Would you please write out each of the entries below exactly, omitting pictures?

(Supplied data)

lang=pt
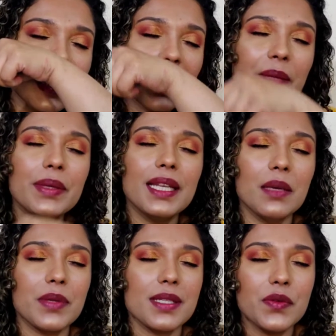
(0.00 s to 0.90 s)
Ele me
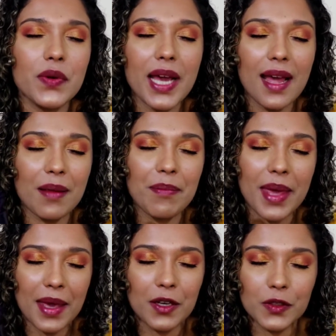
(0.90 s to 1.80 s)
lembra, assim, um
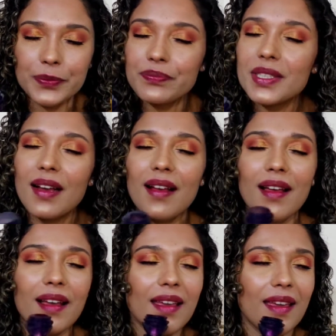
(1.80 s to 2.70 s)
caramelo.
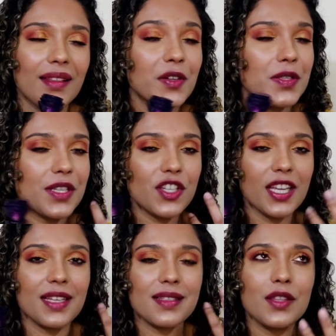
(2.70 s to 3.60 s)
É, nossa,
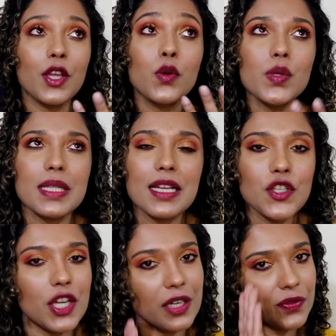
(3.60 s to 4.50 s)
chega a ser
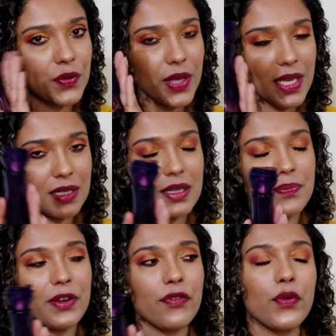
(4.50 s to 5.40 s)
degustativo
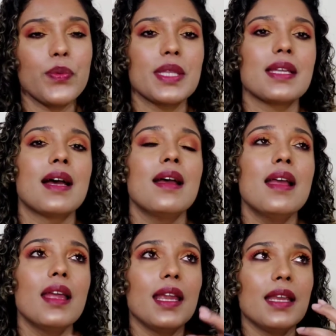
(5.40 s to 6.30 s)
esse perfume, tá?
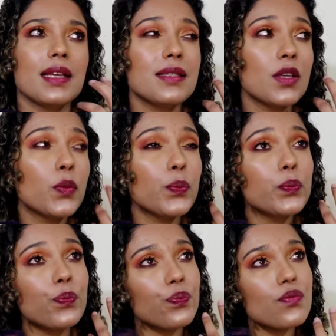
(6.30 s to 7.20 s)
Ele é, assim,
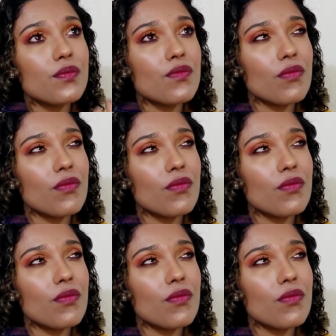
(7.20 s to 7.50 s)
um...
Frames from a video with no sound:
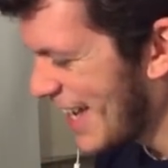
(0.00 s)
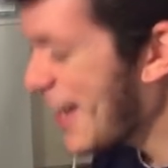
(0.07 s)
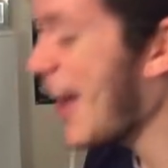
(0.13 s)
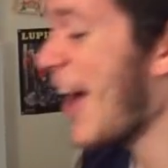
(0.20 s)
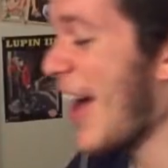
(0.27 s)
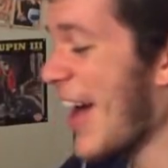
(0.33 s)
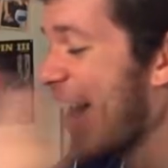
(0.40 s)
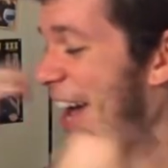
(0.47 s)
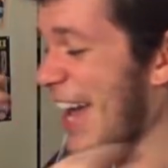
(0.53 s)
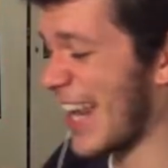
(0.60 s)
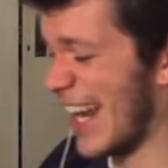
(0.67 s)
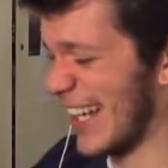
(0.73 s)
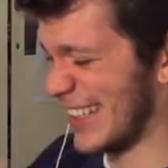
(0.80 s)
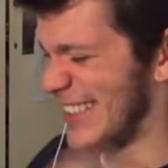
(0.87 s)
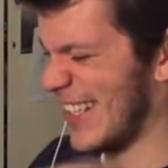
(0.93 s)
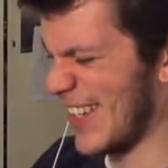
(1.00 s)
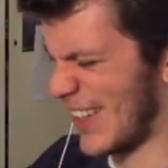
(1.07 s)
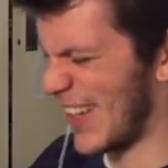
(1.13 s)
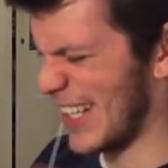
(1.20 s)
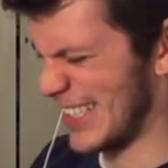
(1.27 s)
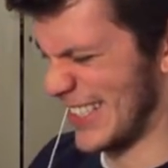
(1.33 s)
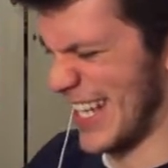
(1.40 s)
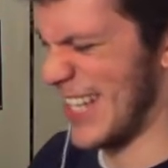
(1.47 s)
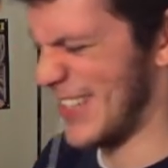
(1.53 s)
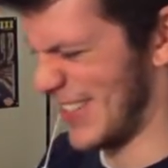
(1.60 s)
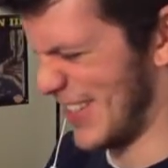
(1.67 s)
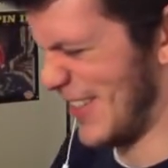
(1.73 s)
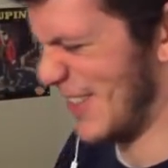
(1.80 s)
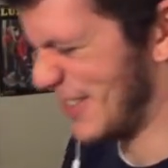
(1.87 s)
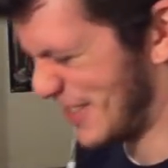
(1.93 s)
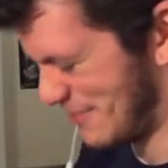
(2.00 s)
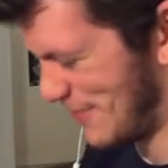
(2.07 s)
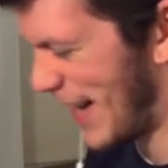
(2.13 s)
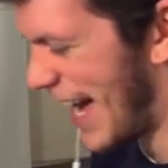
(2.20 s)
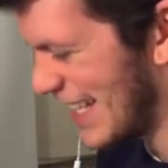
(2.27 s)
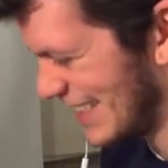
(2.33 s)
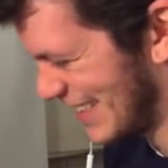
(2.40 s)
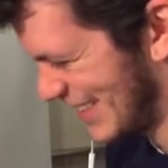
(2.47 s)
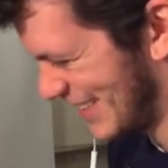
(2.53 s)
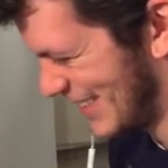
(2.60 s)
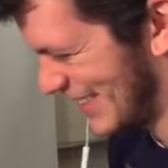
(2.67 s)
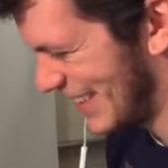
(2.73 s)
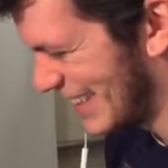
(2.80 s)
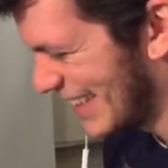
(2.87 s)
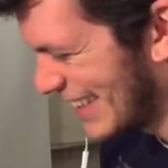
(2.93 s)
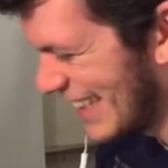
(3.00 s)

Eeeh, la 500 nello spazio.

(End Supplied data)

- _Exercise result_:
lang=pt
(0.00 s to 0.90 s)
Ele me
(0.90 s to 1.80 s)
lembra, assim, um
(1.80 s to 2.70 s)
caramelo.
(2.70 s to 3.60 s)
É, nossa,
(3.60 s to 4.50 s)
chega a ser
(4.50 s to 5.40 s)
degustativo
(5.40 s to 6.30 s)
esse perfume, tá?
(6.30 s to 7.20 s)
Ele é, assim,
(7.20 s to 7.50 s)
um...
Frames from a video with no sound:
(0.00 s)
(0.07 s)
(0.13 s)
(0.20 s)
(0.27 s)
(0.33 s)
(0.40 s)
(0.47 s)
(0.53 s)
(0.60 s)
(0.67 s)
(0.73 s)
(0.80 s)
(0.87 s)
(0.93 s)
(1.00 s)
(1.07 s)
(1.13 s)
(1.20 s)
(1.27 s)
(1.33 s)
(1.40 s)
(1.47 s)
(1.53 s)
(1.60 s)
(1.67 s)
(1.73 s)
(1.80 s)
(1.87 s)
(1.93 s)
(2.00 s)
(2.07 s)
(2.13 s)
(2.20 s)
(2.27 s)
(2.33 s)
(2.40 s)
(2.47 s)
(2.53 s)
(2.60 s)
(2.67 s)
(2.73 s)
(2.80 s)
(2.87 s)
(2.93 s)
(3.00 s)

Eeeh, la 500 nello spazio.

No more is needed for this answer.